Interrupted connections finish async sequences, addresses discussion #122

jakaplan commented 1 year ago

For a given XPCClient all active async sequences are terminated with an error if the connection with the server is interrupted. This is the correct behavior because no more responses can possibly be received for this given sequence (although a new requests could be made and might succeed if the server is successfully started once again).

jakaplan commented 1 year ago

@vincent-le-normand I'd appreciate if you could try out this branch and let me know if it addresses your feedback.

jakaplan commented 1 year ago

@vincent-le-normand For more context, I can't commit this as-is because it fails in exactly the way I was worried it would. But before I go a lot deeper and see if I can find a full solution, I wanted to understand if this is addressing your feedback.

vincent-le-normand commented 1 year ago

Hello,

Yes, this is exactly what I'd need. I test it a little bit more next week, because I got a crash once - but it may be my fault.

Thanks!

Le 18 nov. 2022 à 13:19, Josh Kaplan @.***> a écrit :

@vincent-le-normand For more context, I can't commit this as-is because it fails in exactly the way I was worried it would. But before I go a lot deeper and see if I can find a full solution, I wanted to understand if this is addressing your feedback.

— Reply to this email directly, view it on GitHub, or unsubscribe. You are receiving this because you were mentioned.

jakaplan commented 1 year ago

@vincent-le-normand I was able to resolve the race conditions. The resulting API changes are a breaking change, so it may be a bit until I make a new official release with this. However, before any of that is relevant I'll await your further testing this upcoming week.

vincent-le-normand commented 1 year ago

It seems to work, except for one thing. When creating multiple anonymous connection (something we do in unit tests), we are receiving disconnection inappropriately. Here is a small test that is throwing (but shouldn't I think).

    func testInterruptions() async throws {
        for maxValue in 100 ..< 1000 {
            let route = XPCRoute.named("sequentialRoute").withMessageType(Int.self).withSequentialReplyType(Int.self)
            let server = XPCServer.makeAnonymous()
            let endpoint = server.endpoint
            let client = XPCClient.forEndpoint(endpoint)

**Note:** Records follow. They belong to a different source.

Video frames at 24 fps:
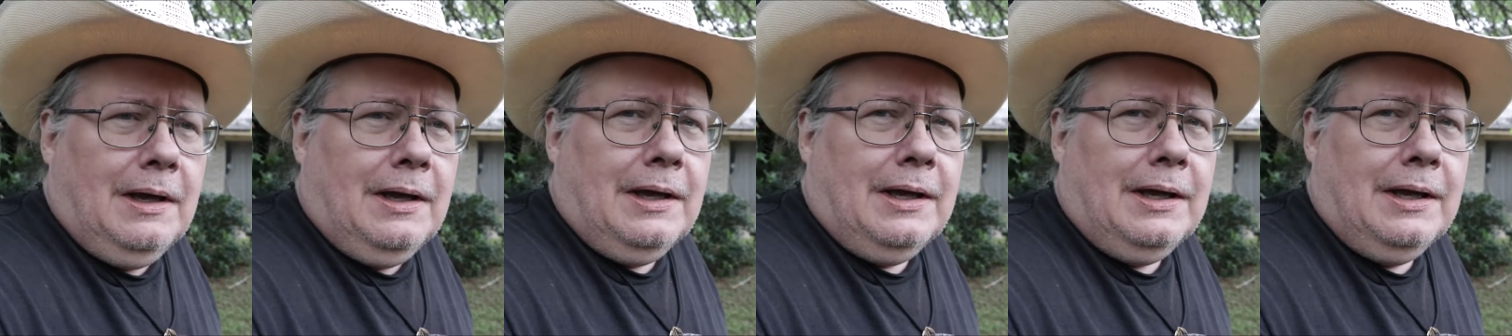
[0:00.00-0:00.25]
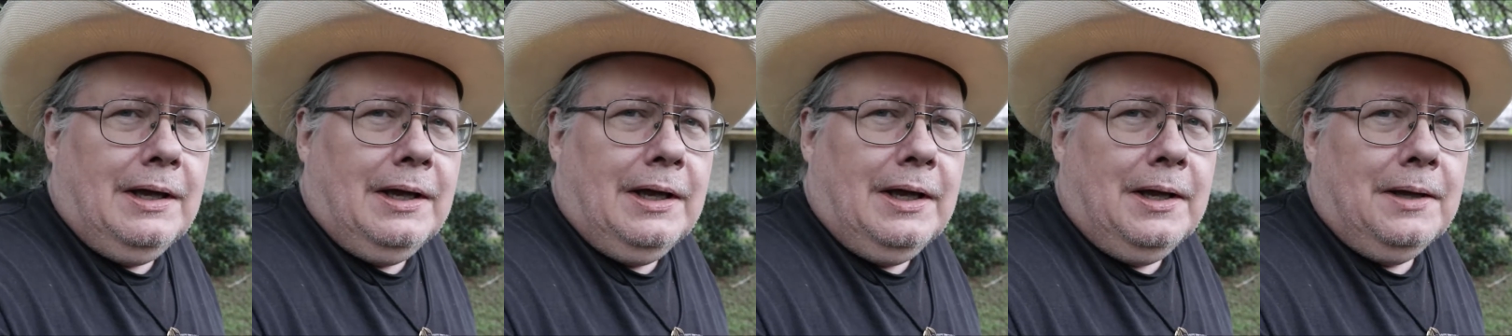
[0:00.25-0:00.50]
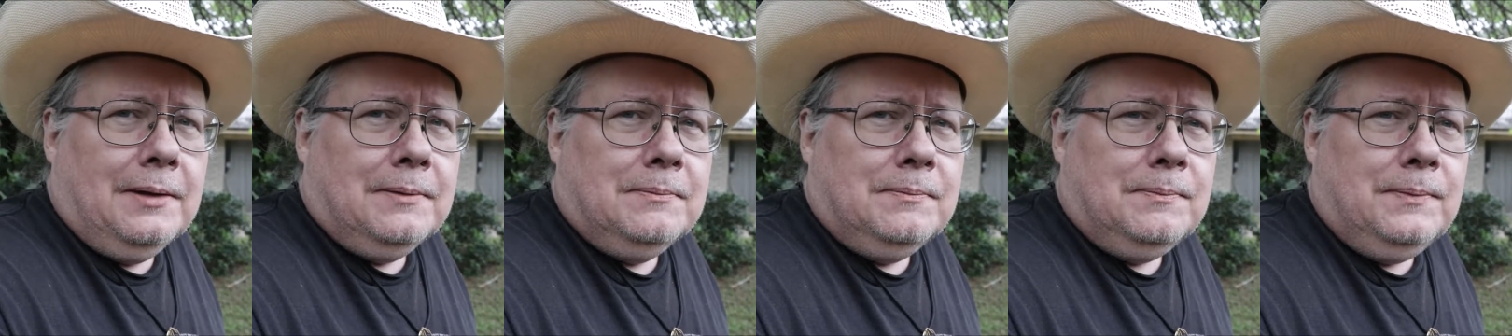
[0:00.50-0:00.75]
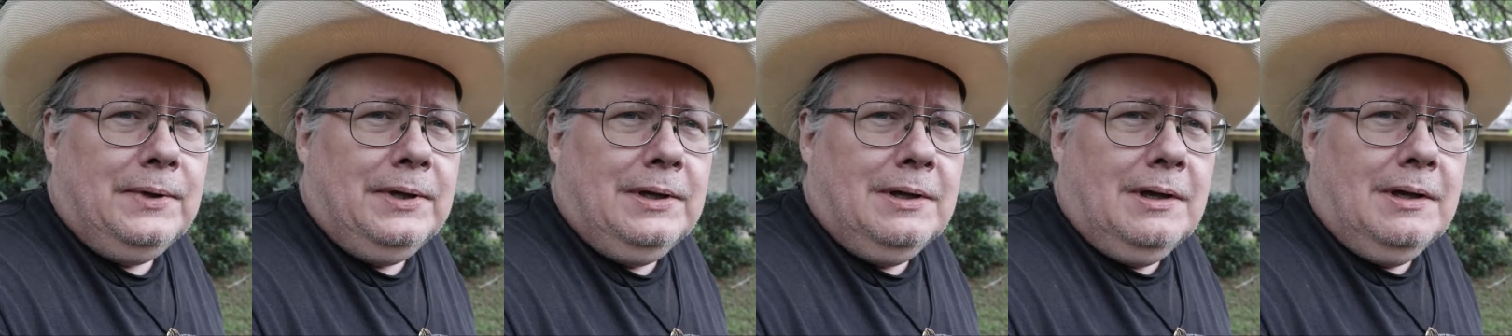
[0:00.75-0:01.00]
and
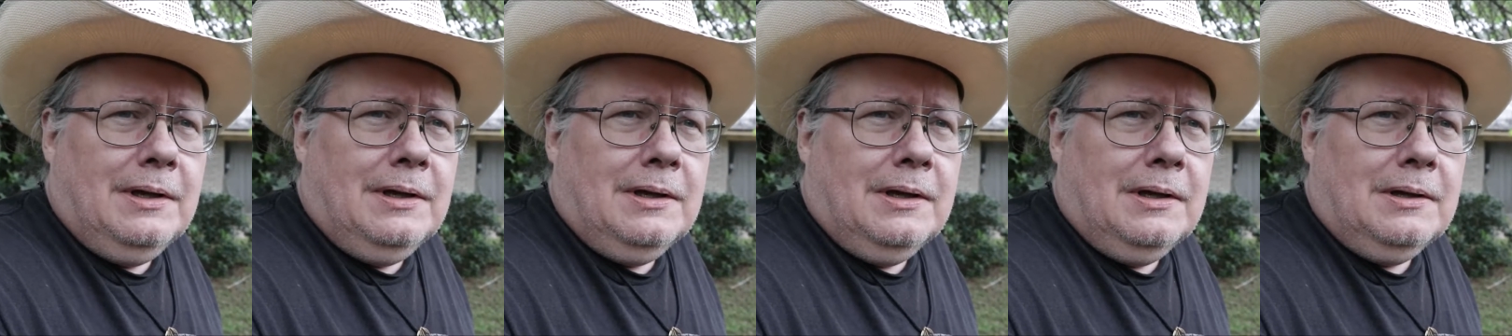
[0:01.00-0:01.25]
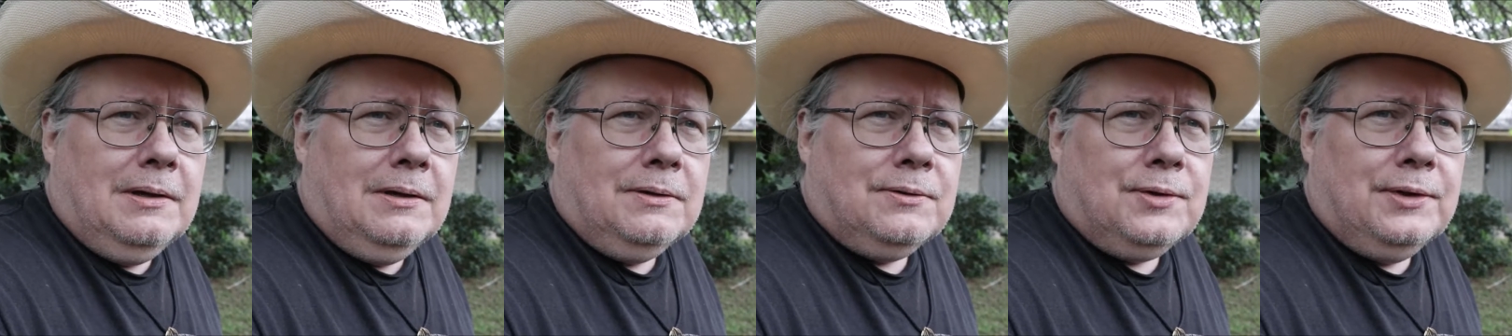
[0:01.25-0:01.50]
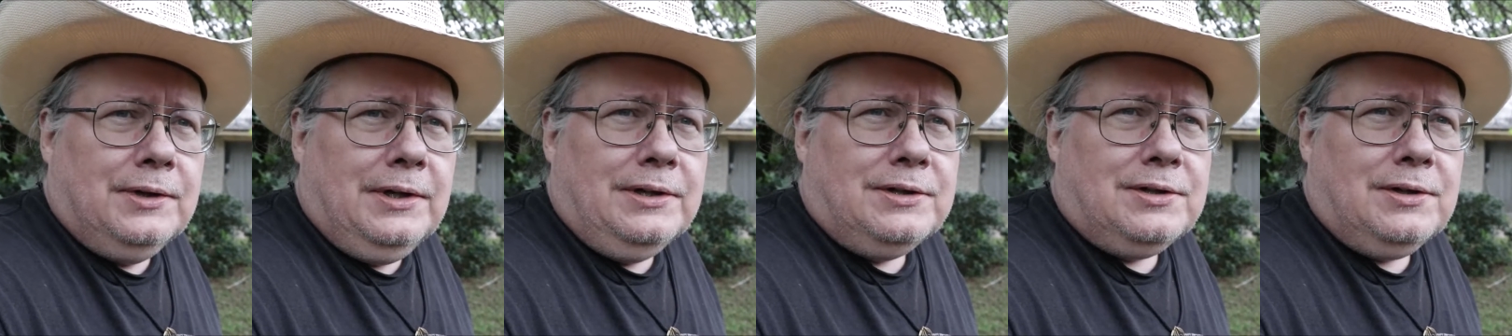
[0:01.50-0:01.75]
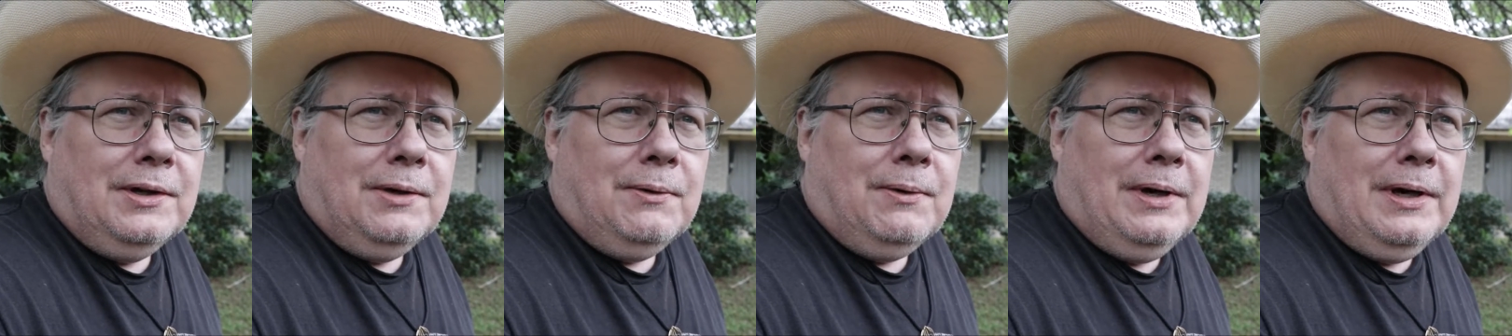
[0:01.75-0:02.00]

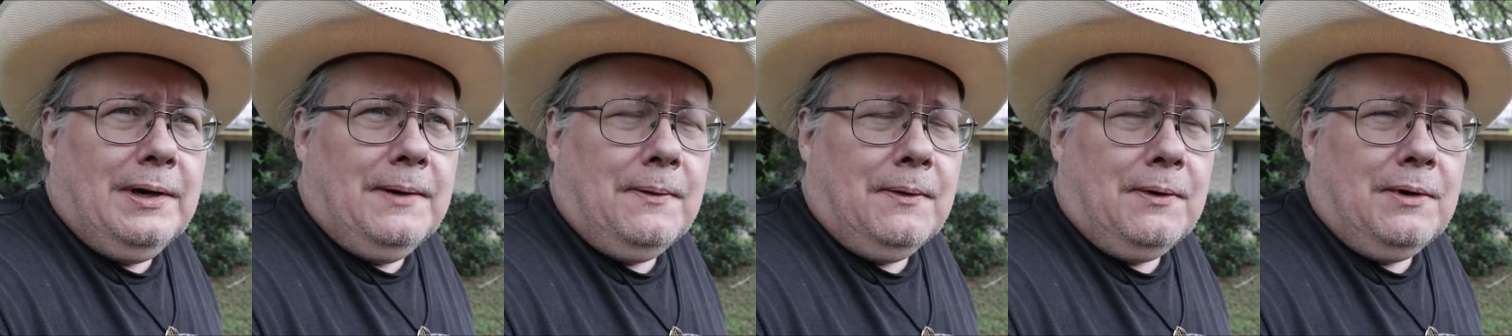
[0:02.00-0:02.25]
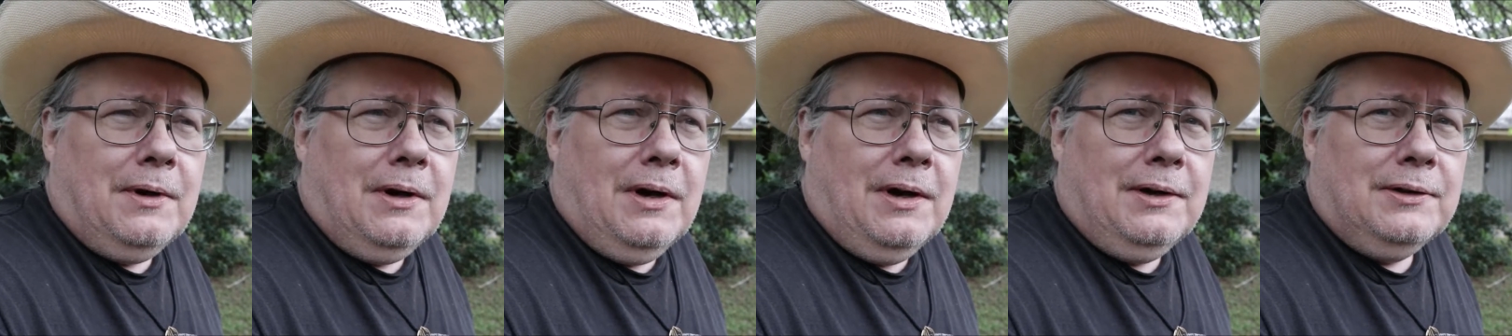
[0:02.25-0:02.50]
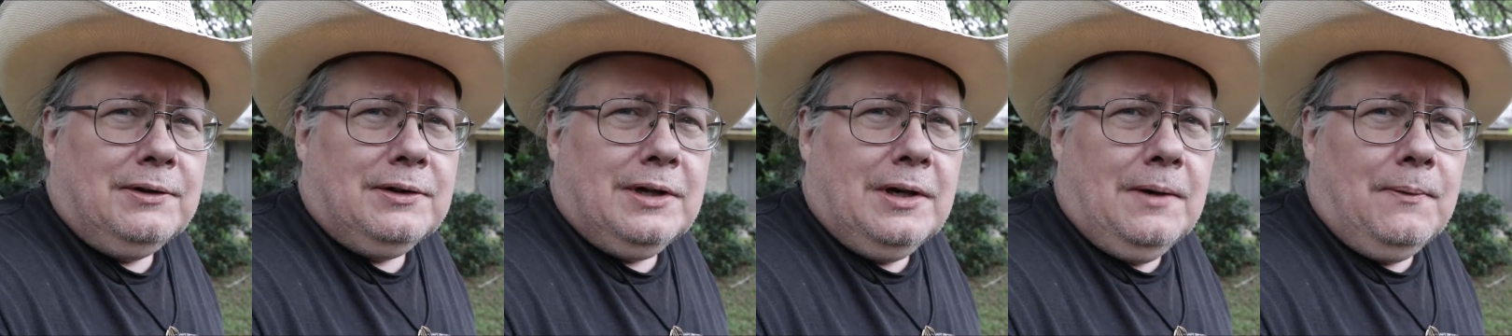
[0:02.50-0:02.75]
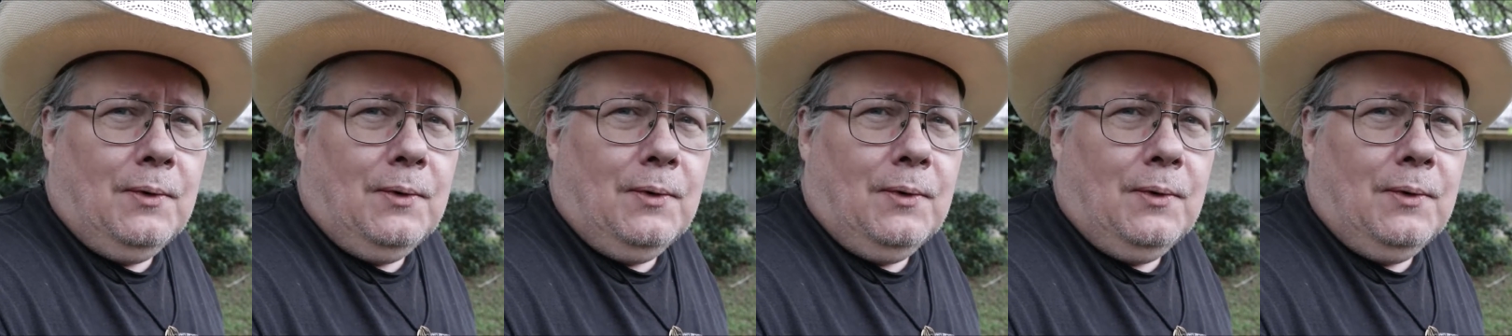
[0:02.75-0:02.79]
traditionally when I've gone there,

            server.registerRoute(route) { maxValue, resultProvider in
                do {
                    for value in 0 ..< maxValue {
                        try await Task.sleep(nanoseconds: 1_000)
                        try await resultProvider.success(value: value)
                    }
                }
                catch {
                    try? await resultProvider.failure(error: error)
                }
            }

            server.start()

            let asyncStream = client.sendMessage(maxValue, to: route)
            _ = try await asyncStream.first { _ in false }
        }
    }

jakaplan commented 1 year ago

@vincent-le-normand I looked at this briefly and can replicate this. You may be correct that there's a subtle race condition here which I'll need to investigate more. However, the code you've written maximizes the chance of this due to never finishing a sequence. If I add: try await resultProvider.finished() after:

for value in 0 ..< maxValue {
    try await Task.sleep(nanoseconds: 1_000)
    try await resultProvider.success(value: value)
}

then the test always passes for me. This is not to say a bug does not exist within the SecureXPC package.

I don't expect to have more time to investigate this week as I'm on holiday in New Caledonia, but should have time next week to look into this further.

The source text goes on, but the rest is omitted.